The powerful works of Basik
For visual artist Basik, currently based in Rimini, Italy, hands are as expressive as a human face, telling fascinating stories with each particularity and gesture. Weird face expressions are also captivating, rising from a mix of lines, shapes and solid aspects of the colours. Painted subjects “are often idealized and slightly surreal. Strokes become bones, while paint’s matter turns into flesh.”
His works are defined by simple black and white figures, while the gestures of hands seem to relate to an ancient sacred universe, that we have forgotten. The black and white palette is often enriched with gold and sometimes an intense, contrasting choice of colours.
Space is also very important, as Basik loves to paint on useless, broken items, abandoned places or decayed buildings: “Painting becomes more intense and dramatic whilst the support gets a whole new dimension and dignity.”
Recently invited to Viavai, an unconventional public art project in Salento, Basik made a couple of paintings on decommissioned buildings.
Omnia Mutantur (Everything changes)
“Two black hands casting the shadow of a wolf serve as reminders for the famous Rome’s she-wolf featured in Racale’s seal, probably due to Eraclio, a roman freedman who founded the town.
XII and VI numbers symbolize the twin brothers Romulus and Remus, who, according to Rome’s foundation myth, asked the Gods for a sign to claim the right of foundation of the city.

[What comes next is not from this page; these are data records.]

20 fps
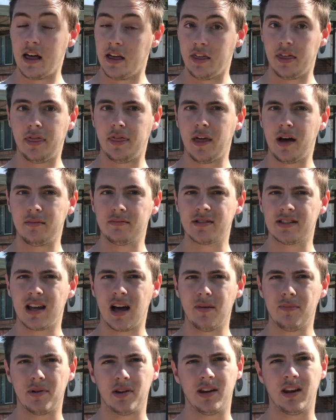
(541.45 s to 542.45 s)
thumbs
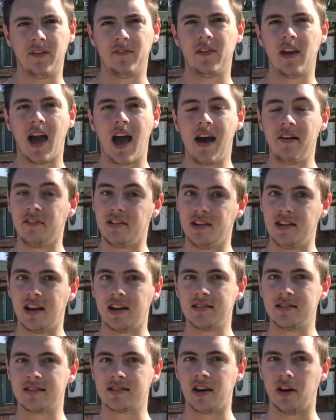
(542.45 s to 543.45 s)
up, and if you haven't
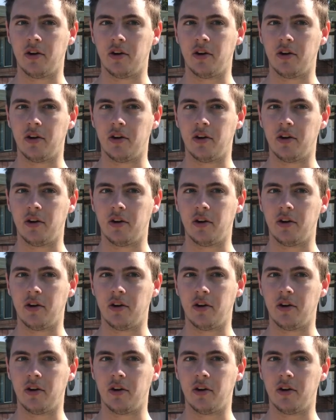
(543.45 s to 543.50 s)
done so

Romulus saw twelve auspicious vultures, while Remus just six.
As a second theory about the genesis of Racale suggests that a Heracles’ worship site was once built in the very same area of the town during Greek occupation, the olive club at the bottom of the painting refers to the legend of the divine hero’s slay of the Nemean Lion, in which an eradicated olive tree was used by Heracles as a weapon against the monster. The region surrounding Racale is in fact filled with olive trees”.
Photos © Matteo Bandiello
Basik in Tunisia, 2014
In February, Basik had the Tabula Aut Mortem show at Avantgarden gallery in Milan, Italy.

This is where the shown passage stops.